**What is being asked:** Each record should be copied exactly into the answer, and no picture should go with it.

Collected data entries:
• • • • •
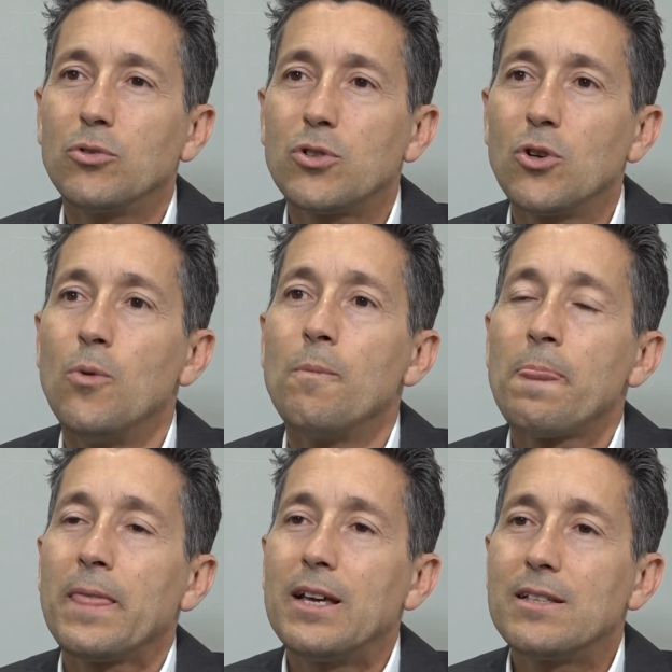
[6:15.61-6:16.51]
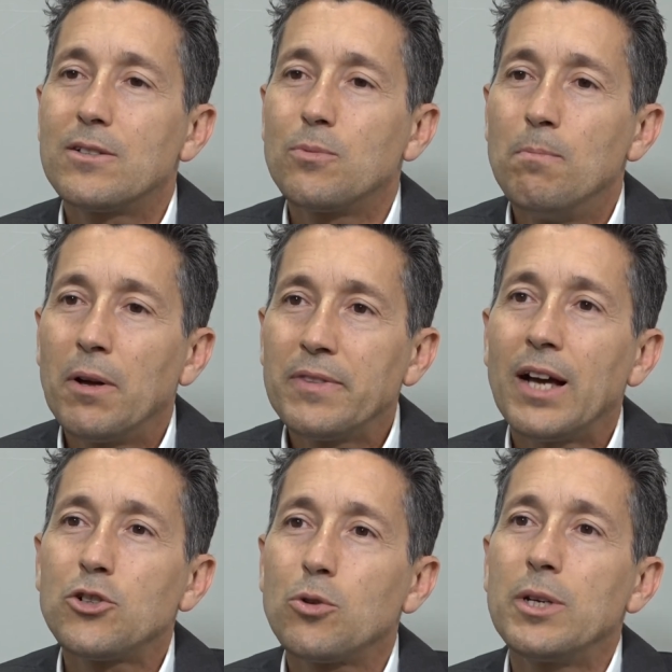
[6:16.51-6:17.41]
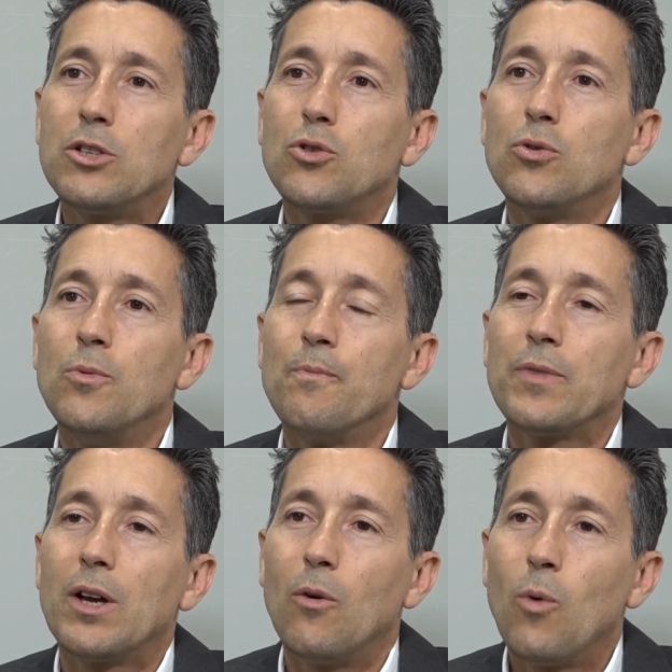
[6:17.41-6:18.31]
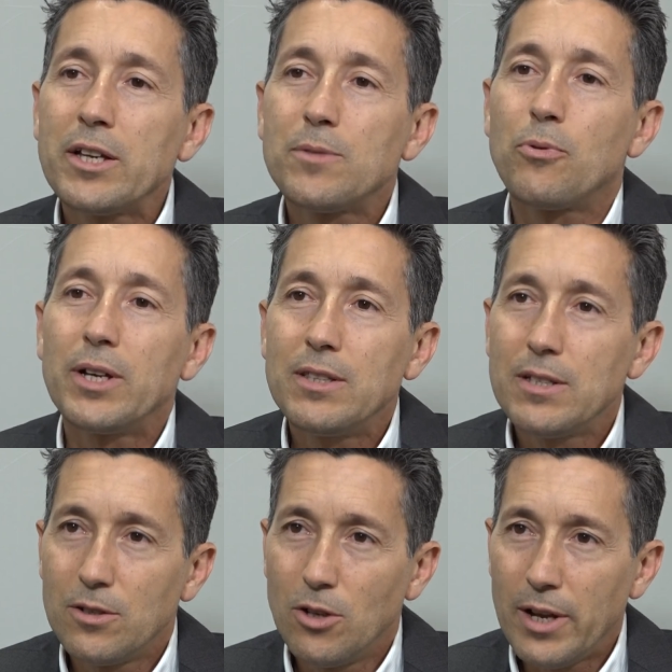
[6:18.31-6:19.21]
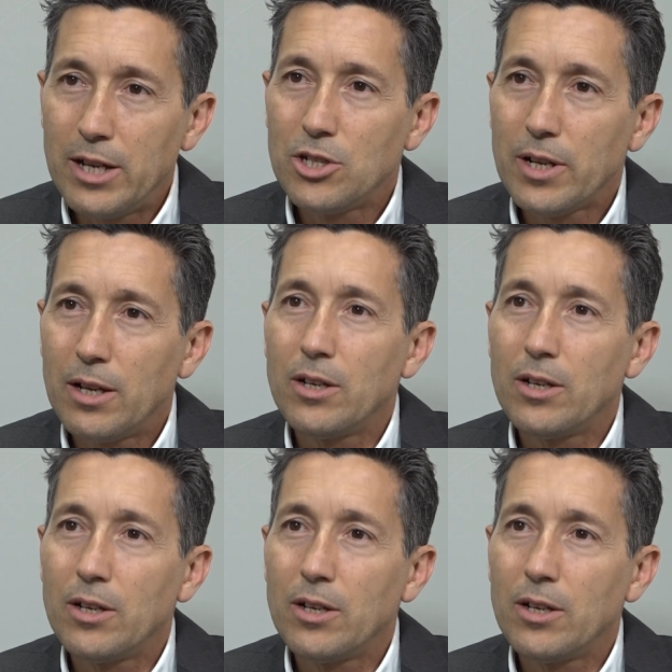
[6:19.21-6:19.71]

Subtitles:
So it's mandatory to widespread this knowledge,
• • • • •
**Answer space:**
[6:15.61-6:16.51]
[6:16.51-6:17.41]
[6:17.41-6:18.31]
[6:18.31-6:19.21]
[6:19.21-6:19.71]

Subtitles:
So it's mandatory to widespread this knowledge,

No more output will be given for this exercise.